--- PROMPT ---
Print each entry as it appears. Images stay out of the copy.

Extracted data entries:
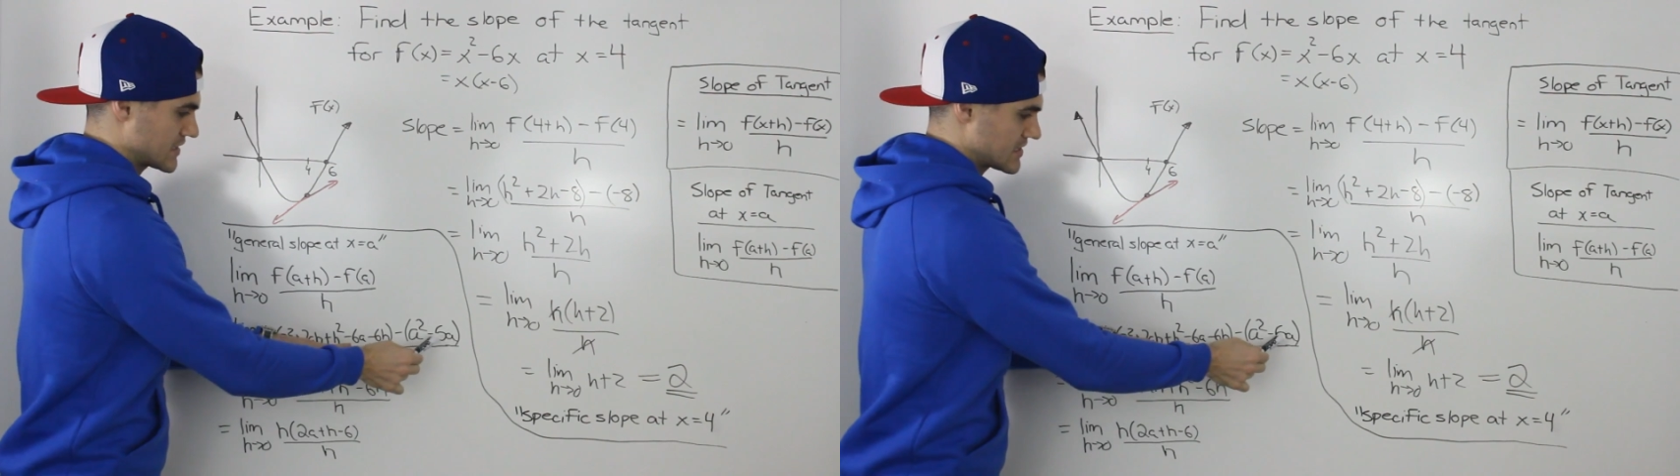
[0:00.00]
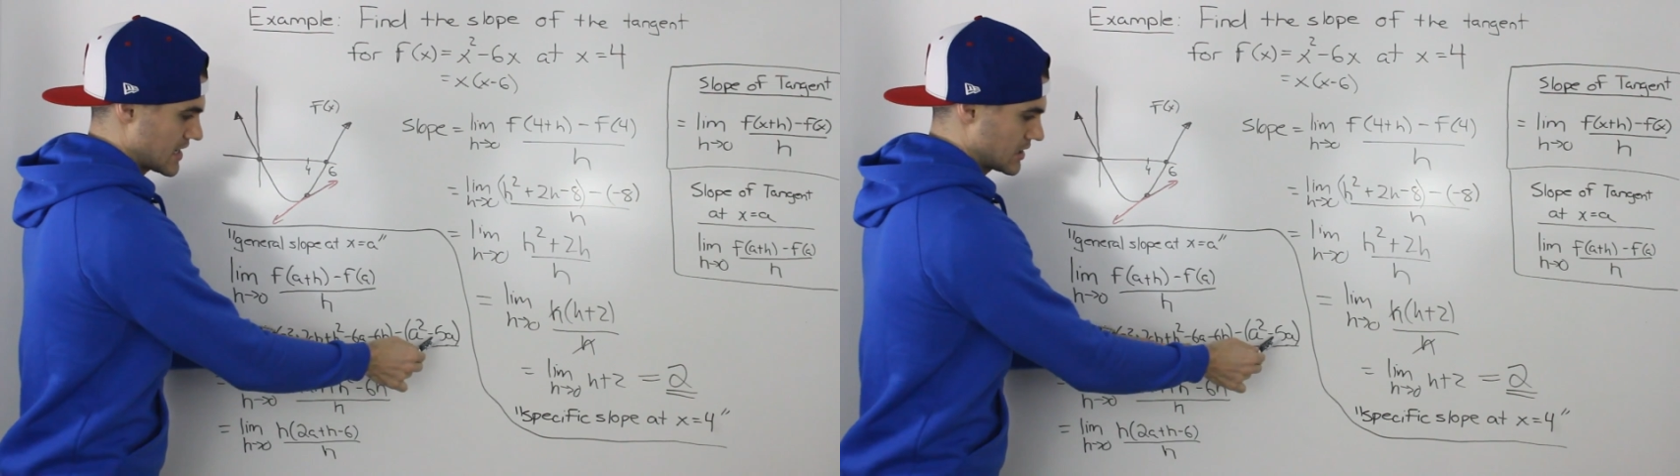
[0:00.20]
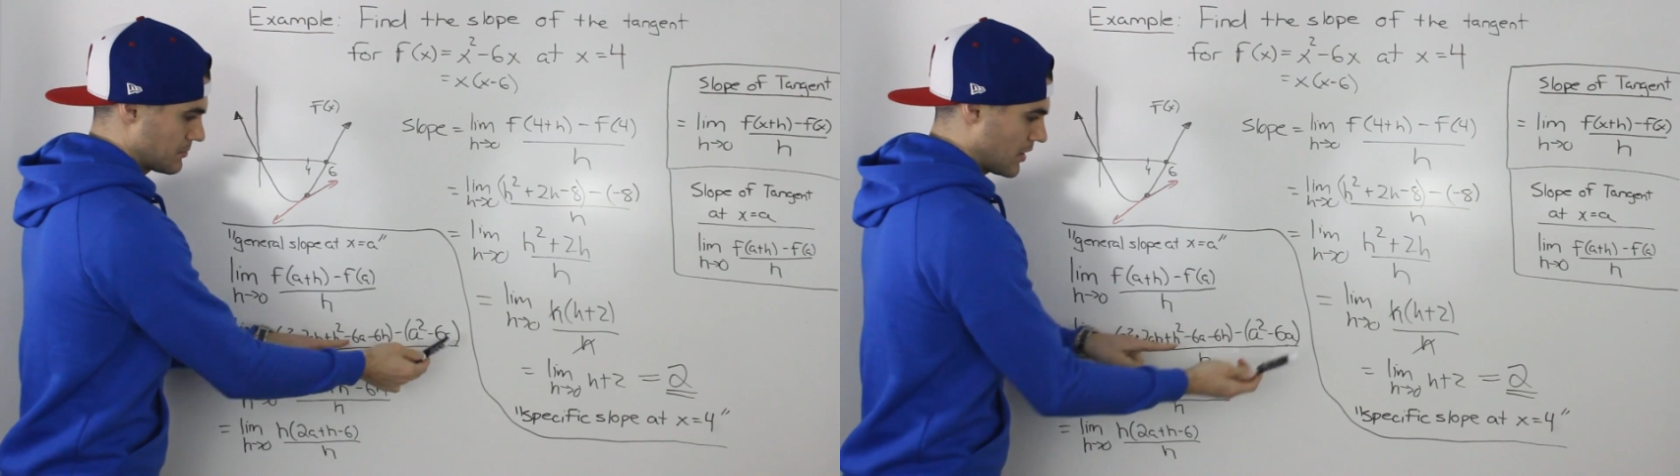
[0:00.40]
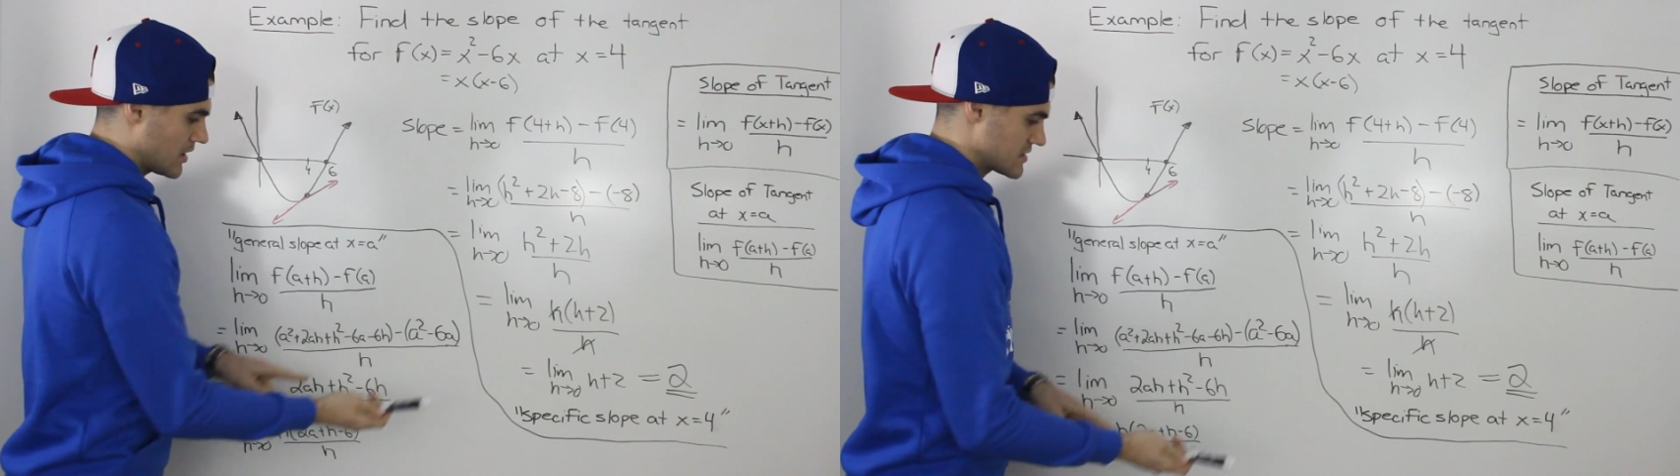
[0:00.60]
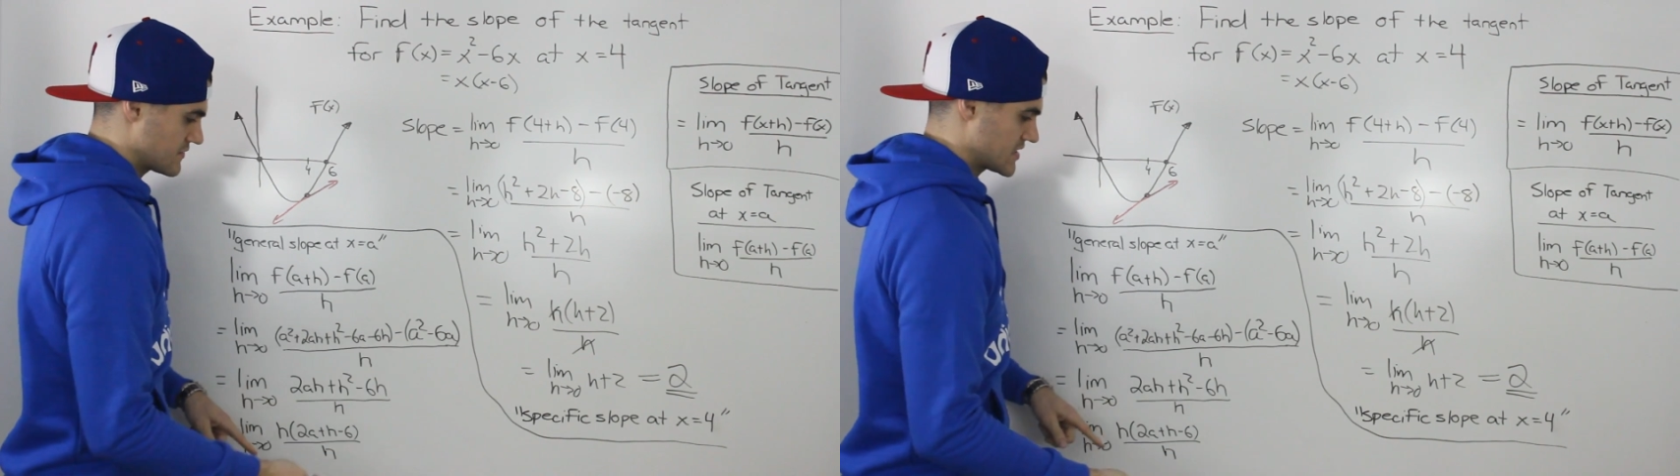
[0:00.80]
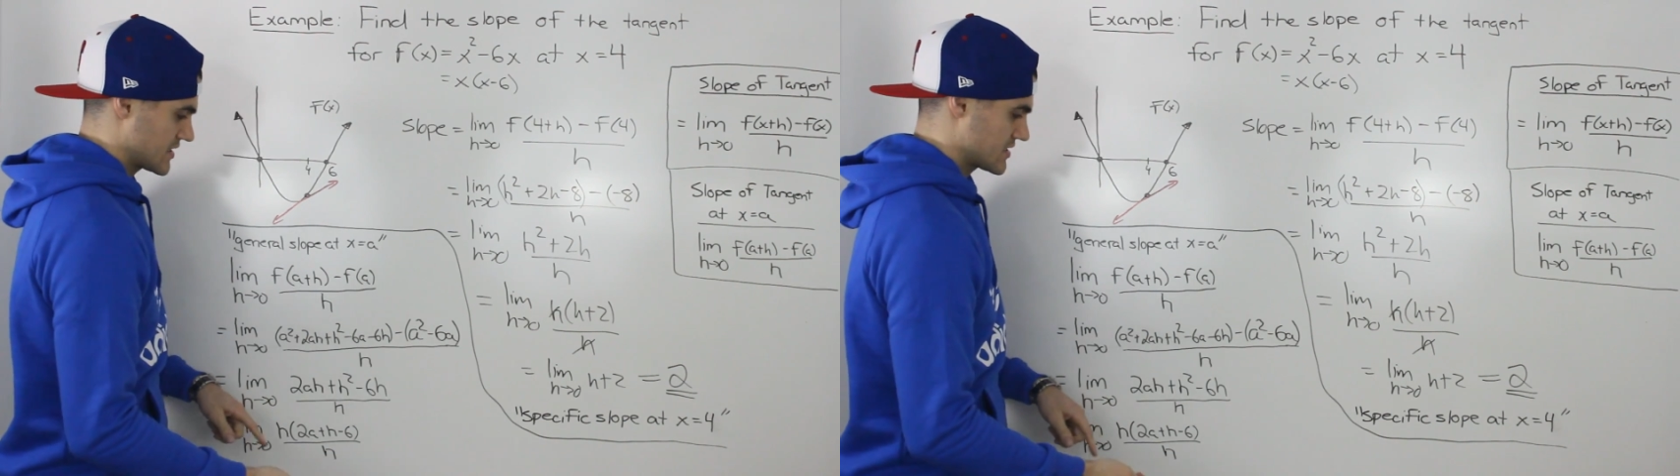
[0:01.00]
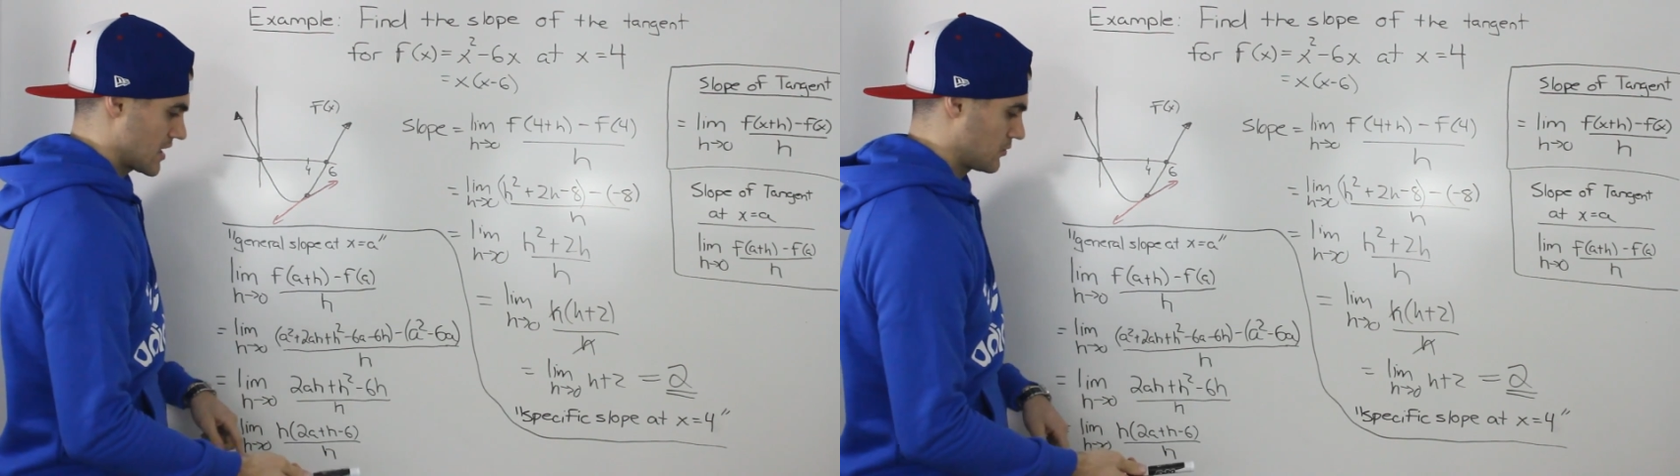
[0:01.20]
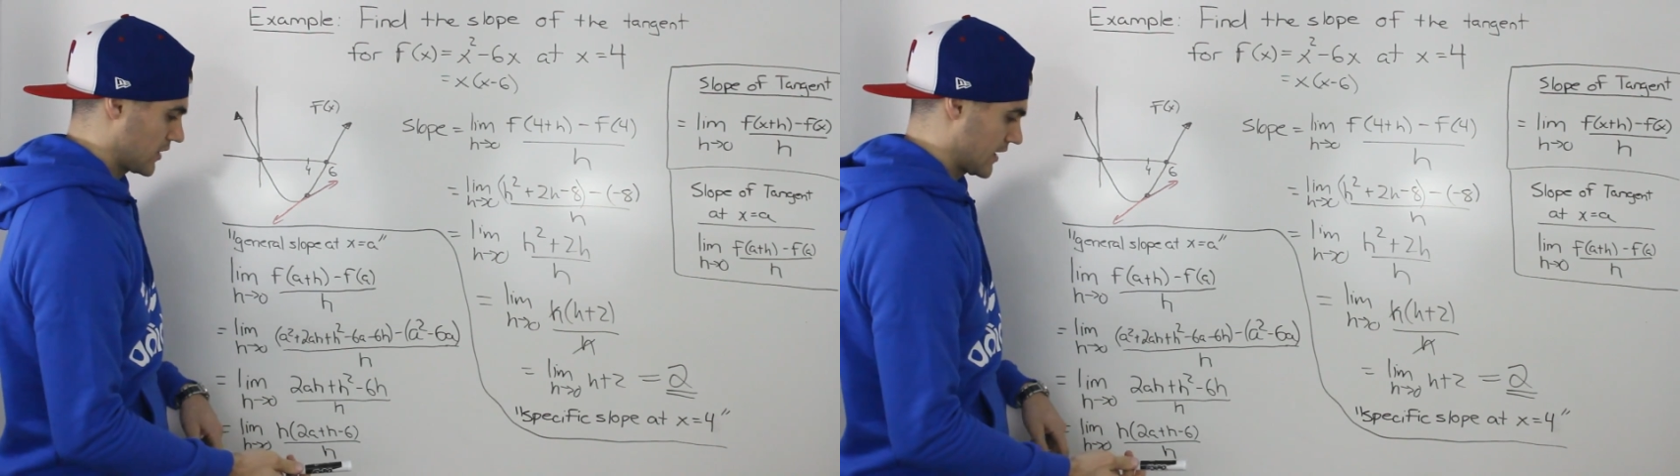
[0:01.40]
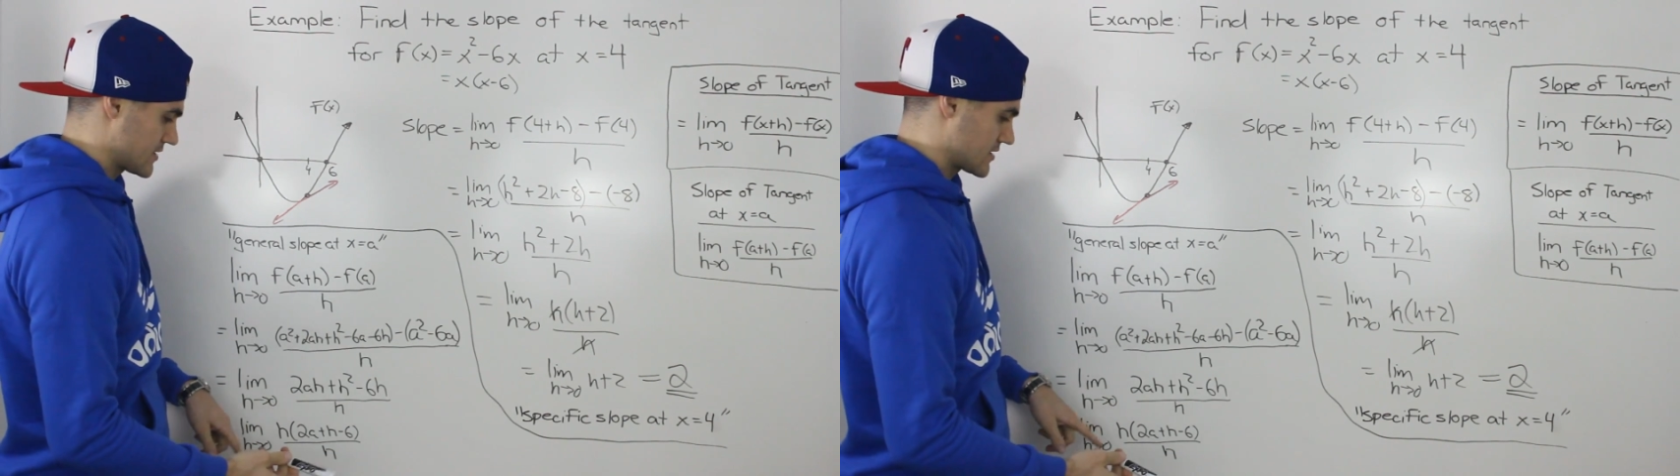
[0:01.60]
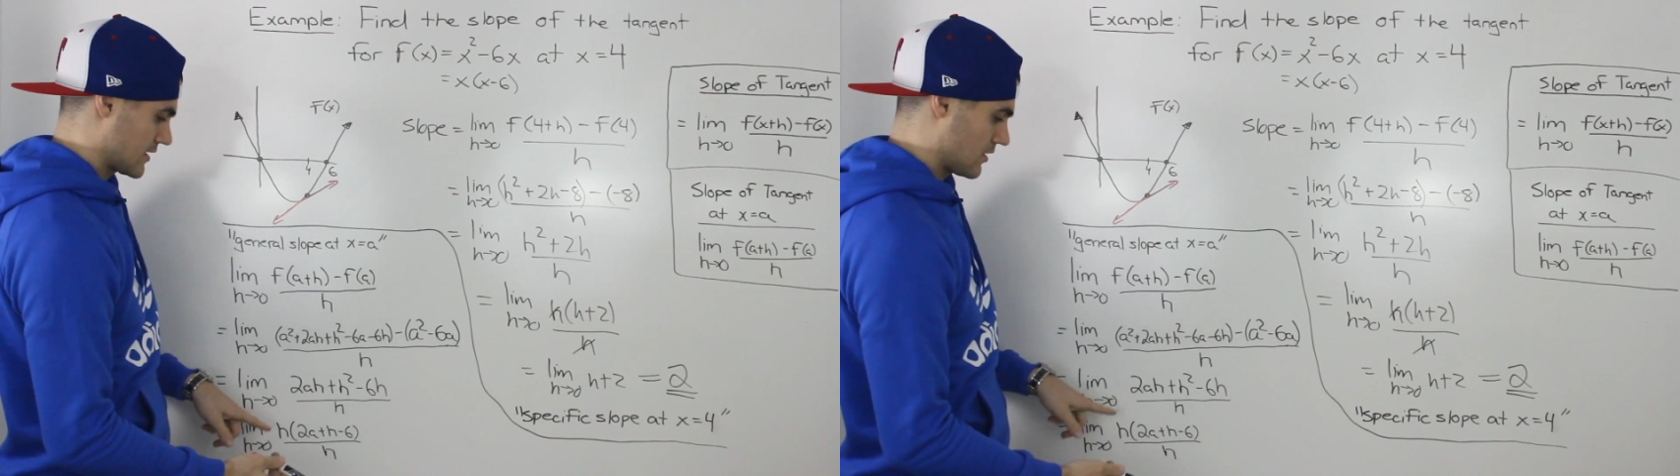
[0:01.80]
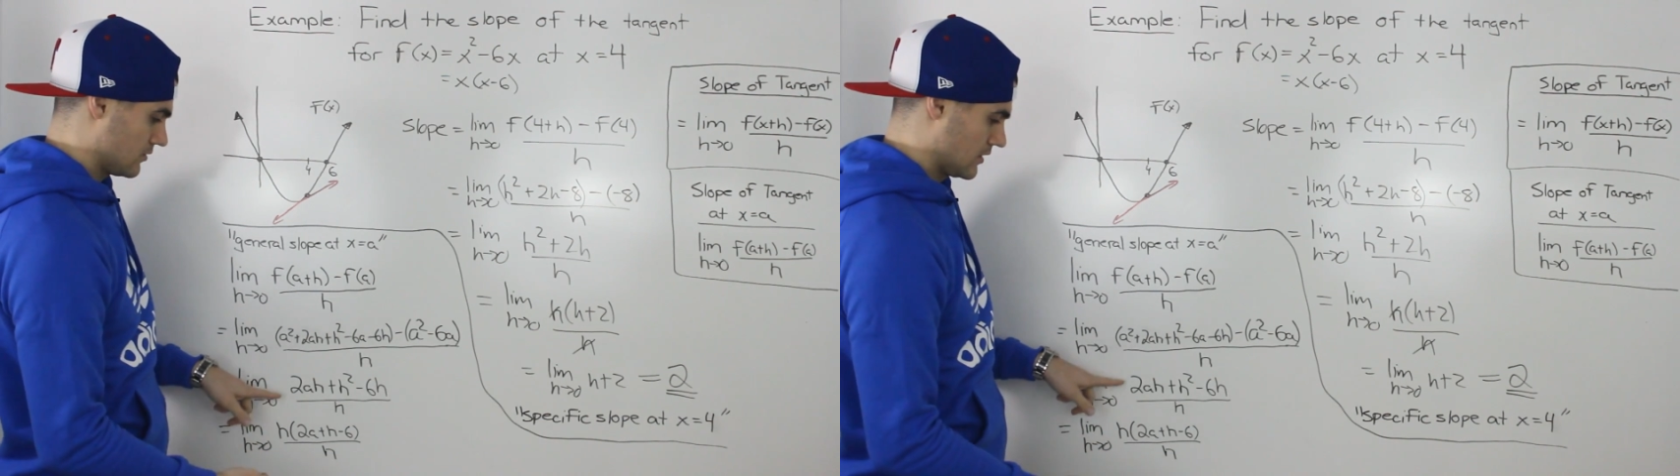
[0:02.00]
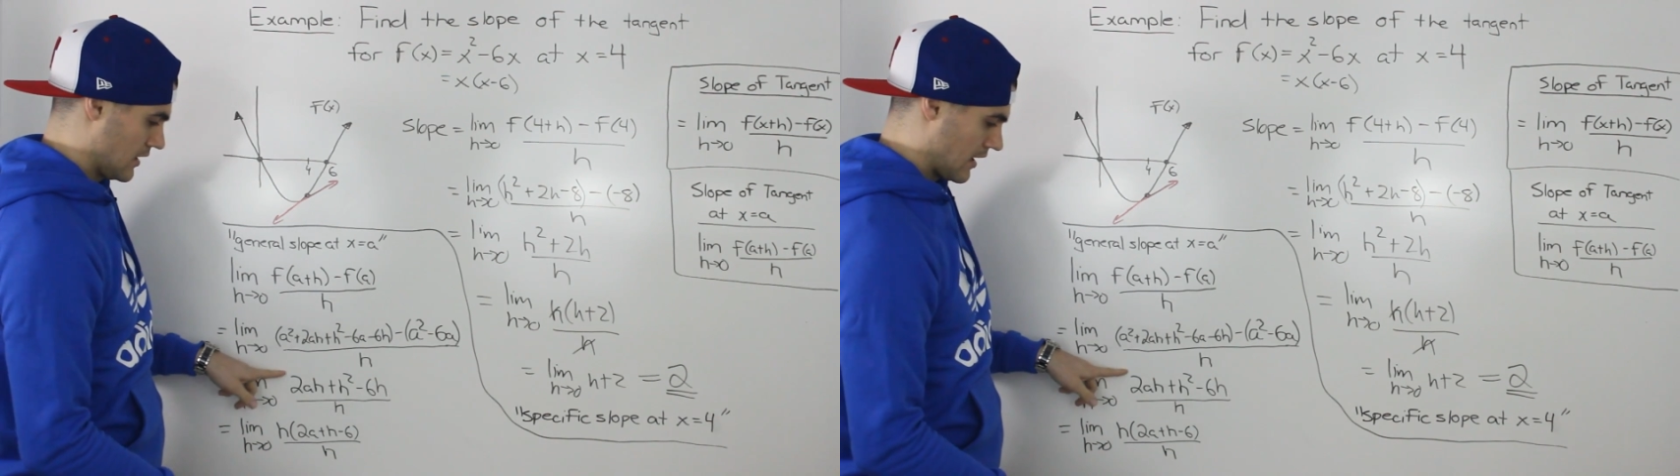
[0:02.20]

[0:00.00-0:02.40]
6a and the positive 6a will cancel out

--- WORKED SOLUTION ---
[0:00.00]
[0:00.20]
[0:00.40]
[0:00.60]
[0:00.80]
[0:01.00]
[0:01.20]
[0:01.40]
[0:01.60]
[0:01.80]
[0:02.00]
[0:02.20]

[0:00.00-0:02.40]
6a and the positive 6a will cancel out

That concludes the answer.